Foucault distingue plus précisément la ressemblance avec l’objet de référence et la similitude qui permet juste l’identification. La similitude « inaugure un jeu de transferts qui courent, prolifèrent, se propagent, se répondent dans le plan du tableau, sans rien affirmer ni représenter. » Représentant le dessin d’une pipe, représentant la représentation ou peignant l’opération même de peindre, Magritte montre que le mot pipe n’est qu’un « graphisme qui ne ressemble qu’à soi et ne saurait valoir pour ce dont il parle ». Mieux, par un jeu de similitudes il démontre, poursuit Foucault, que « rien de tout cela n'est une pipe; mais un texte qui simule un texte; un dessin d'une pipe qui simule un dessin d'une pipe; une pipe (dessinée comme n'étant pas un dessin) qui est le simulacre d'une pipe (dessinée à la manière d'une pipe qui ne serait pas elle-même un dessin)”. Sept discours dans un seul énoncé.
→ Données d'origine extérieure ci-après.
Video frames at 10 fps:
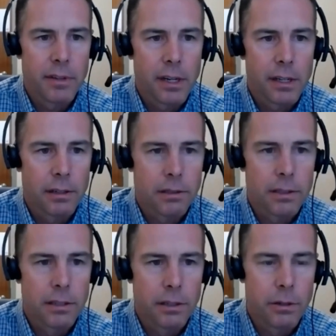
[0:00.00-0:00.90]

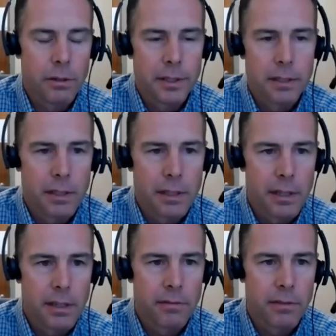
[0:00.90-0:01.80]
dollars to do, and,
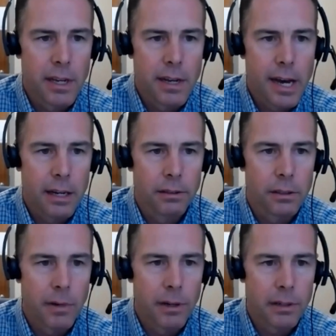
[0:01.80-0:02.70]
and if they add a
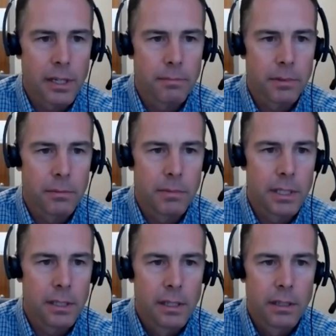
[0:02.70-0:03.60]
little markup, could
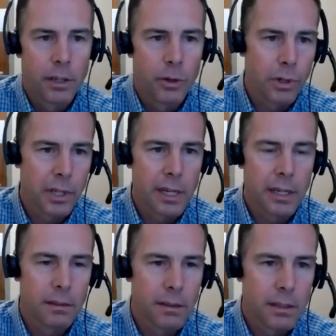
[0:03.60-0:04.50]
be you know we're
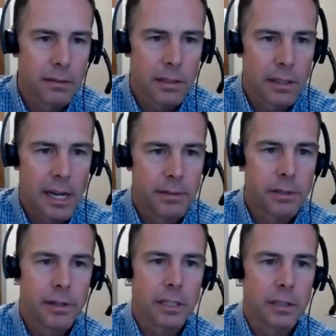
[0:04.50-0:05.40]
getting the saliva
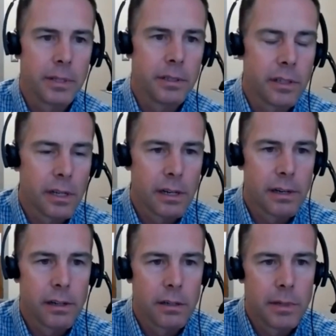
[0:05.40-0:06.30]
direct PCR
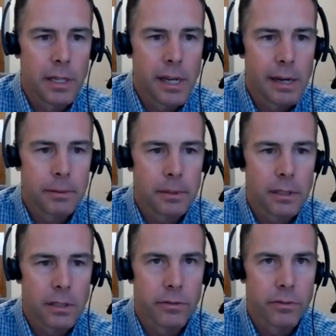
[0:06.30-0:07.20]
here in
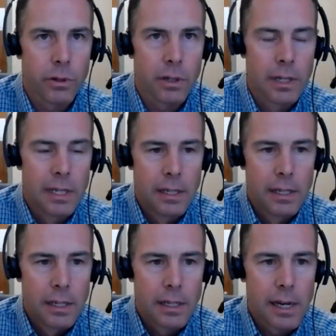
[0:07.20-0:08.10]
Minneapolis for
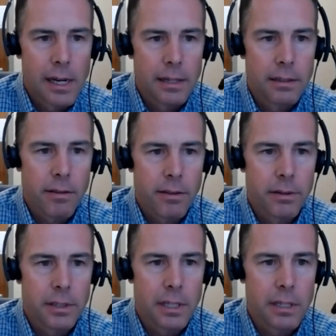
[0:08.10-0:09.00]
uh,
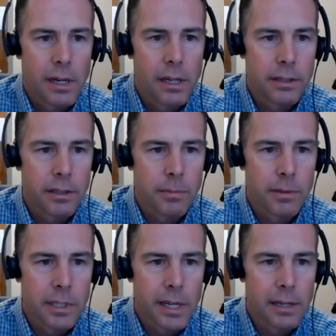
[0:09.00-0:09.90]
thirteen dollars
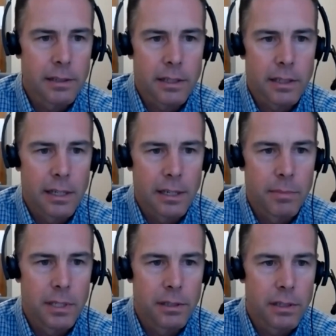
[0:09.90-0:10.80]
per test, getting a
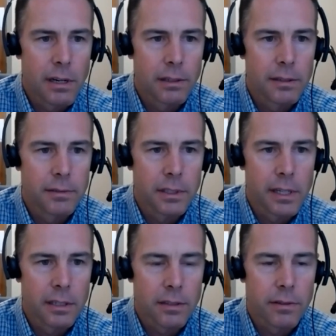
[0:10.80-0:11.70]
PCR level
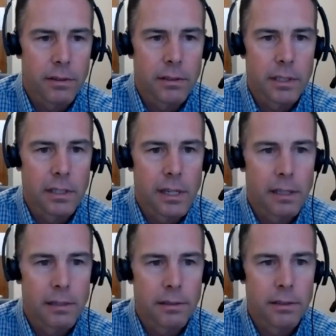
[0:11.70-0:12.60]
test for thirteen
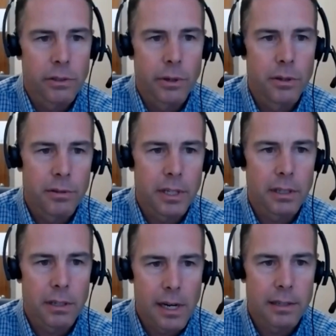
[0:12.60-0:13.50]
dollars, and so I do think
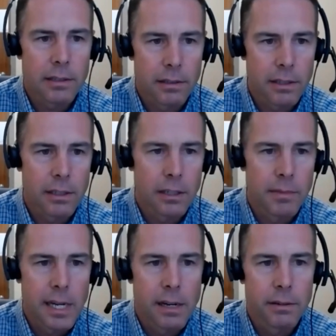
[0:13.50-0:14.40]
the cost is going to
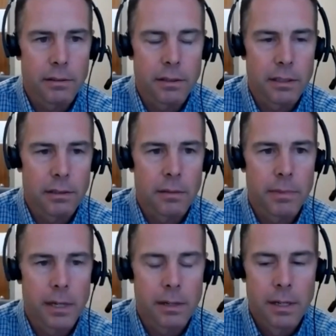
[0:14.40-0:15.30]
come down as things get
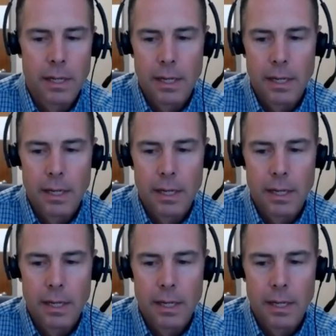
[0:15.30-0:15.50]
better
Mais il n'en fallait pas moins pour abattre la forteresse où la similitude était prisonnière de l'assertion de ressemblance. » Ne pas représenter, mais montrer une « image de la ressemblance », ne rien affirmer, mais interroger à nouveau frais les rapports établis entre la chose et son image : en composant ainsi avec le « principe d’incertitude », s’aventurant dans les apories de la logique, Magritte défend une certaine idée de la modernité. 

Informations
Magritte, la trahison des images
Centre Pompidou – Place Georges-Pompidou – 75004 Paris
Du 21 septembre 2016 au 23 janvier 2017, de 11 heures à 21 heures tous les jours sauf les mardis. Nocturnes les lundis et jeudis jusqu’à 23 heures.